━━ Raw data ━━
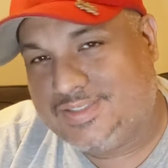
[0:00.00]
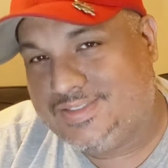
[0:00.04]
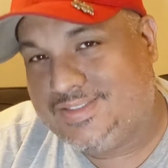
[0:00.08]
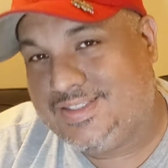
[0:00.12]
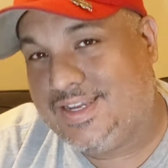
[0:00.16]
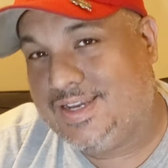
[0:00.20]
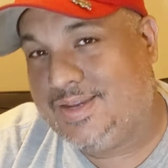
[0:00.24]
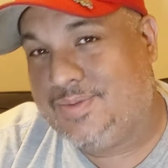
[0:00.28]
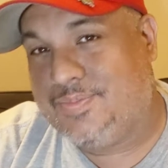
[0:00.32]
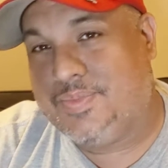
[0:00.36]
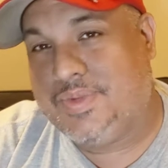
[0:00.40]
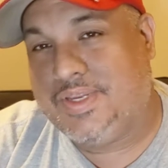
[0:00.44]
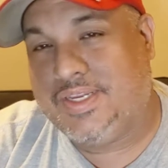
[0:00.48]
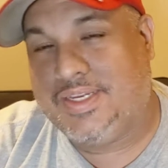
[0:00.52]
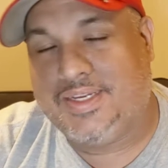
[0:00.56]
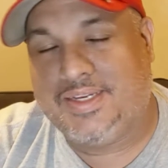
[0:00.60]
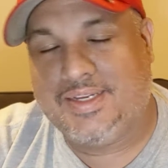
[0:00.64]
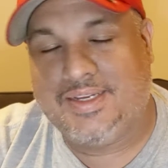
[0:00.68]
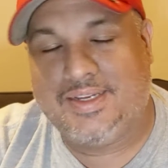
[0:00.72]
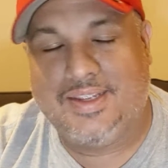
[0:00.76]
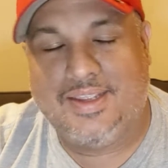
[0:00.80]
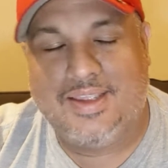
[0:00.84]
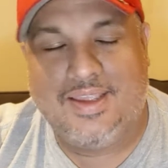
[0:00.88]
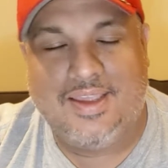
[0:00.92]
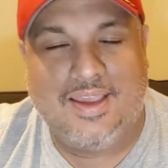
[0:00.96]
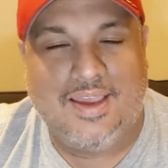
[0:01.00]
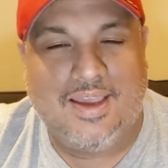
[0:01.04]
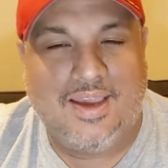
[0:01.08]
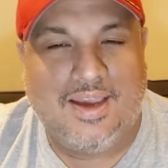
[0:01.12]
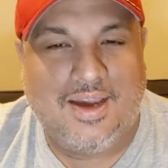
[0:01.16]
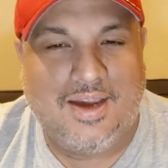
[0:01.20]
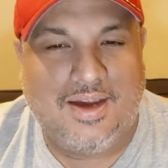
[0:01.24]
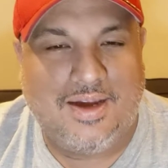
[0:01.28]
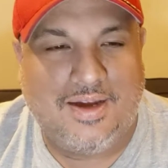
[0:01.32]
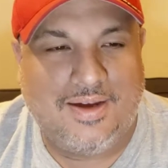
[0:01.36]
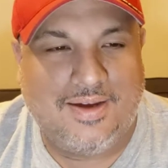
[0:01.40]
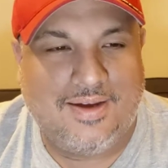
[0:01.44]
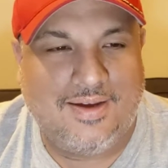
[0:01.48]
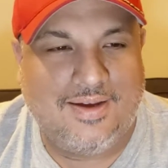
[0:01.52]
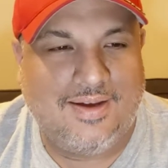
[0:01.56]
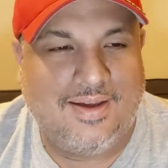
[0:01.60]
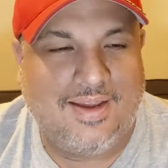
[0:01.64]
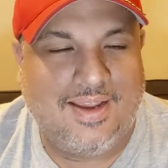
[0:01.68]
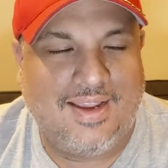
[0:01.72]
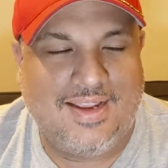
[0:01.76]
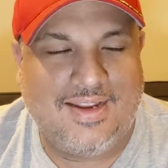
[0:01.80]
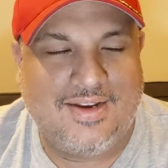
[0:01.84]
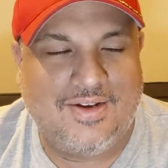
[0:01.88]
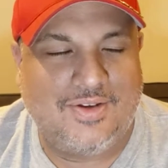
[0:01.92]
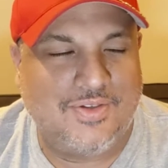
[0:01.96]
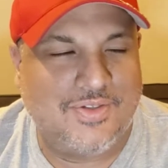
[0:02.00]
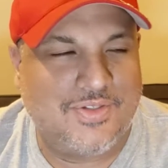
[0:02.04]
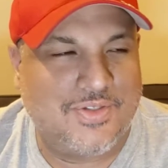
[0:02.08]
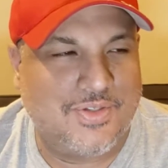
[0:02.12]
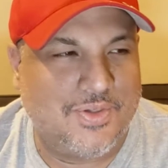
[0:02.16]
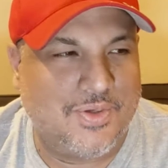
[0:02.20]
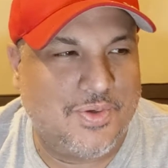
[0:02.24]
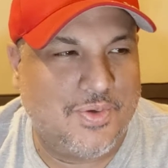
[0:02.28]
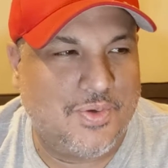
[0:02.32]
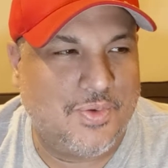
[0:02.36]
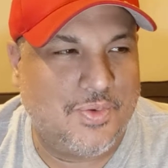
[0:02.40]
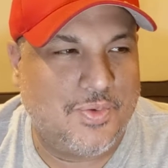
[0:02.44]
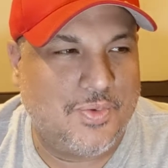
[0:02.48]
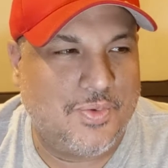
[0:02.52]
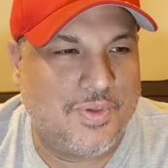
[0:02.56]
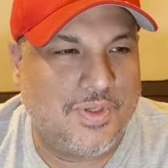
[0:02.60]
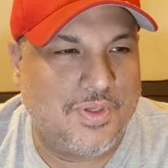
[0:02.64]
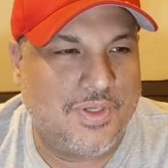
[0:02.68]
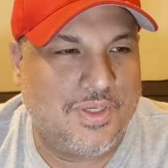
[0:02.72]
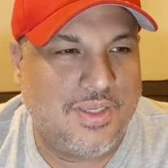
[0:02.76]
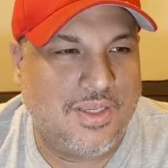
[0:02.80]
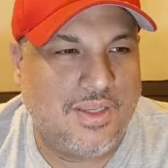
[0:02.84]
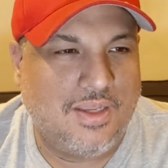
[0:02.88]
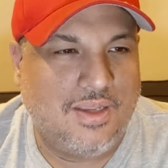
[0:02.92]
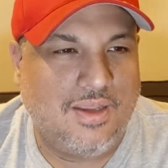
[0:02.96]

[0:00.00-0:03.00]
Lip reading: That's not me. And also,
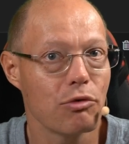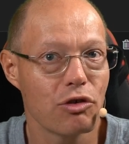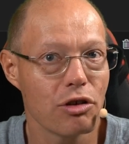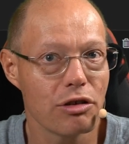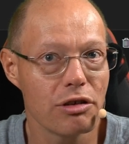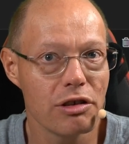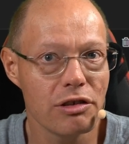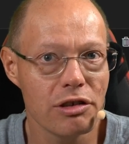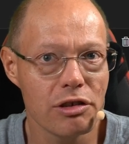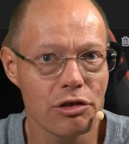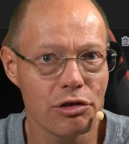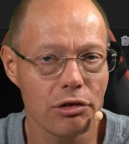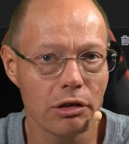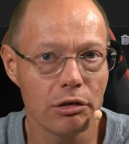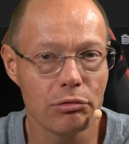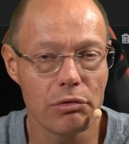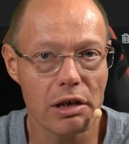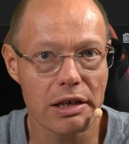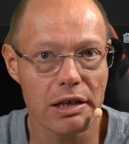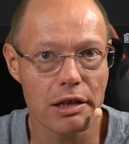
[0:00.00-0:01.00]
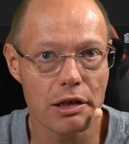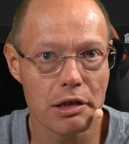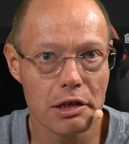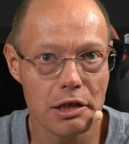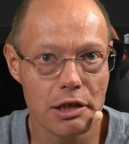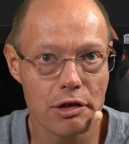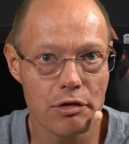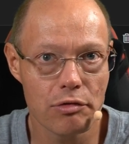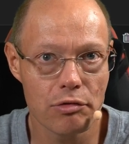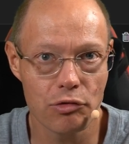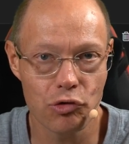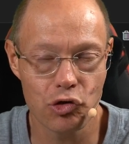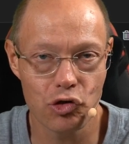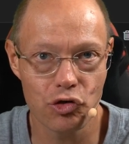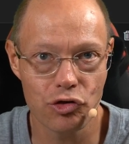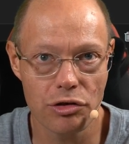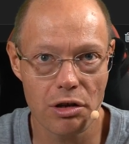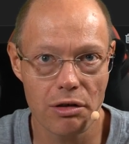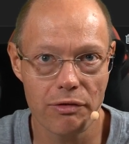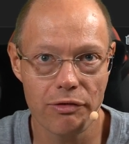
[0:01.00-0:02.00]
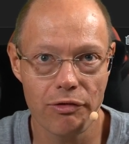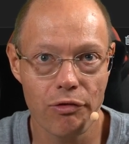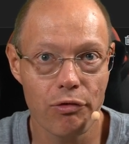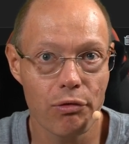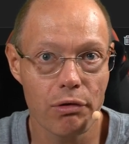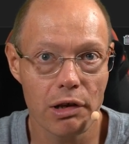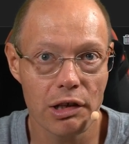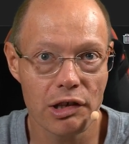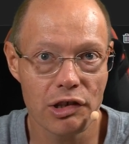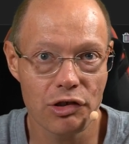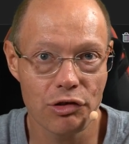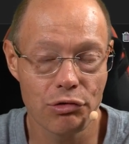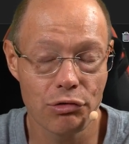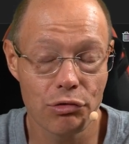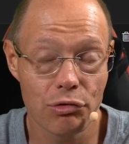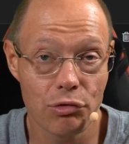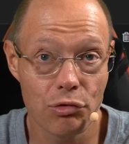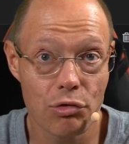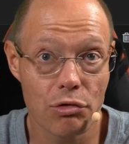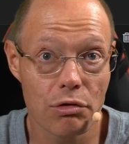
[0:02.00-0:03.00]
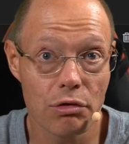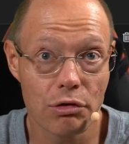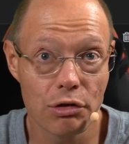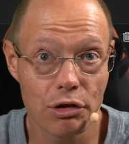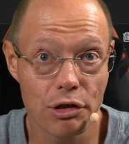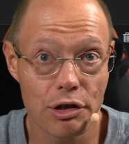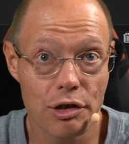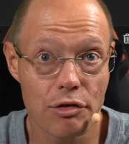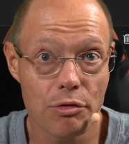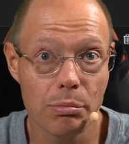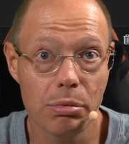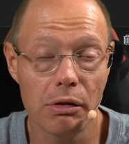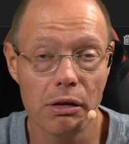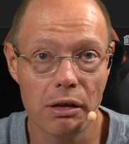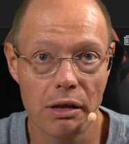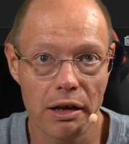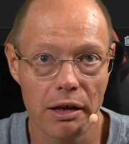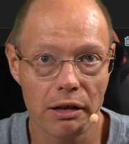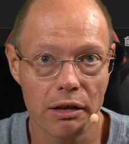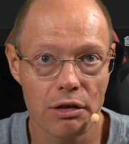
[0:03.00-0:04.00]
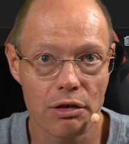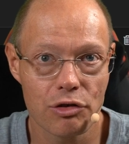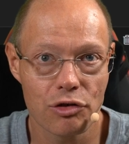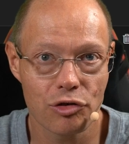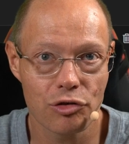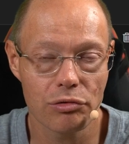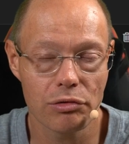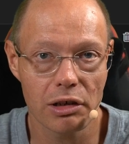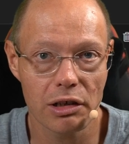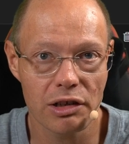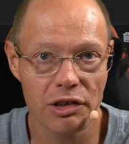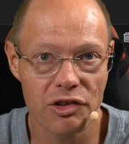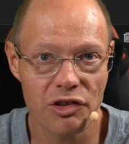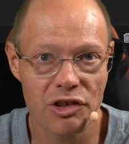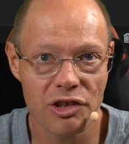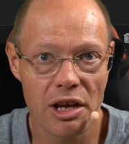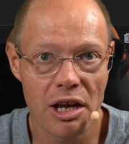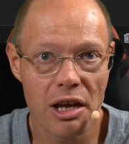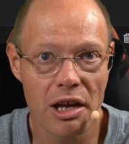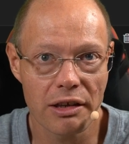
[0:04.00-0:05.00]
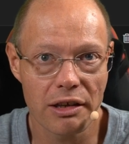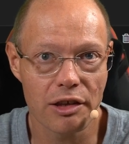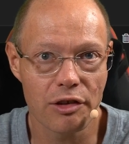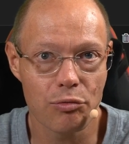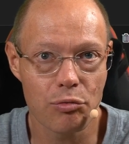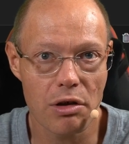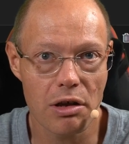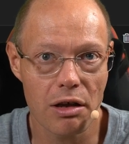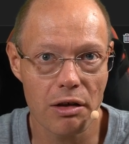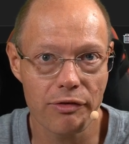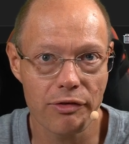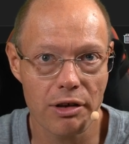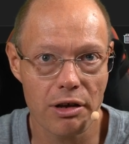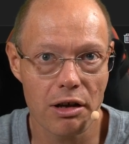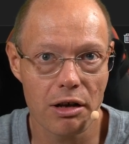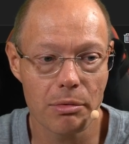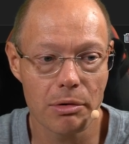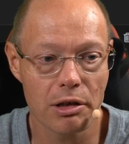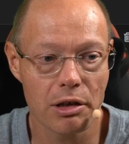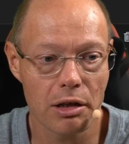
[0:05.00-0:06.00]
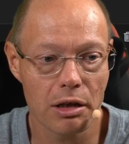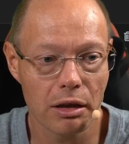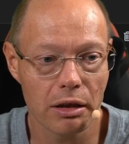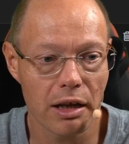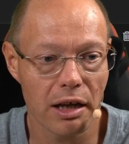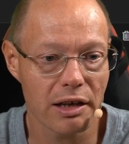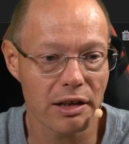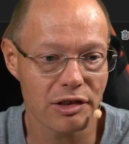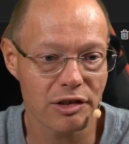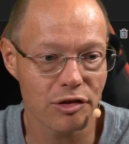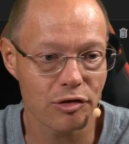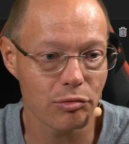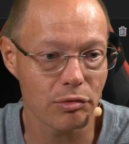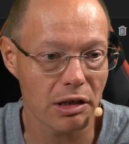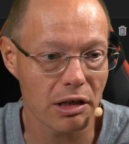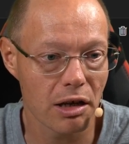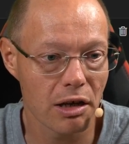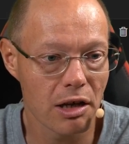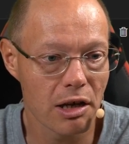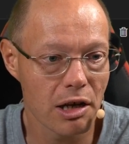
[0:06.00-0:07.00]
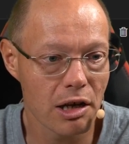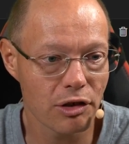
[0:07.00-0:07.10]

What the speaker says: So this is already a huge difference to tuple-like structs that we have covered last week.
━━━
(Exercise aim) Print out every record above exactly as given. Do not include the pictures.

(Output below)
[0:00.00]
[0:00.04]
[0:00.08]
[0:00.12]
[0:00.16]
[0:00.20]
[0:00.24]
[0:00.28]
[0:00.32]
[0:00.36]
[0:00.40]
[0:00.44]
[0:00.48]
[0:00.52]
[0:00.56]
[0:00.60]
[0:00.64]
[0:00.68]
[0:00.72]
[0:00.76]
[0:00.80]
[0:00.84]
[0:00.88]
[0:00.92]
[0:00.96]
[0:01.00]
[0:01.04]
[0:01.08]
[0:01.12]
[0:01.16]
[0:01.20]
[0:01.24]
[0:01.28]
[0:01.32]
[0:01.36]
[0:01.40]
[0:01.44]
[0:01.48]
[0:01.52]
[0:01.56]
[0:01.60]
[0:01.64]
[0:01.68]
[0:01.72]
[0:01.76]
[0:01.80]
[0:01.84]
[0:01.88]
[0:01.92]
[0:01.96]
[0:02.00]
[0:02.04]
[0:02.08]
[0:02.12]
[0:02.16]
[0:02.20]
[0:02.24]
[0:02.28]
[0:02.32]
[0:02.36]
[0:02.40]
[0:02.44]
[0:02.48]
[0:02.52]
[0:02.56]
[0:02.60]
[0:02.64]
[0:02.68]
[0:02.72]
[0:02.76]
[0:02.80]
[0:02.84]
[0:02.88]
[0:02.92]
[0:02.96]

[0:00.00-0:03.00]
Lip reading: That's not me. And also,
[0:00.00-0:01.00]
[0:01.00-0:02.00]
[0:02.00-0:03.00]
[0:03.00-0:04.00]
[0:04.00-0:05.00]
[0:05.00-0:06.00]
[0:06.00-0:07.00]
[0:07.00-0:07.10]

What the speaker says: So this is already a huge difference to tuple-like structs that we have covered last week.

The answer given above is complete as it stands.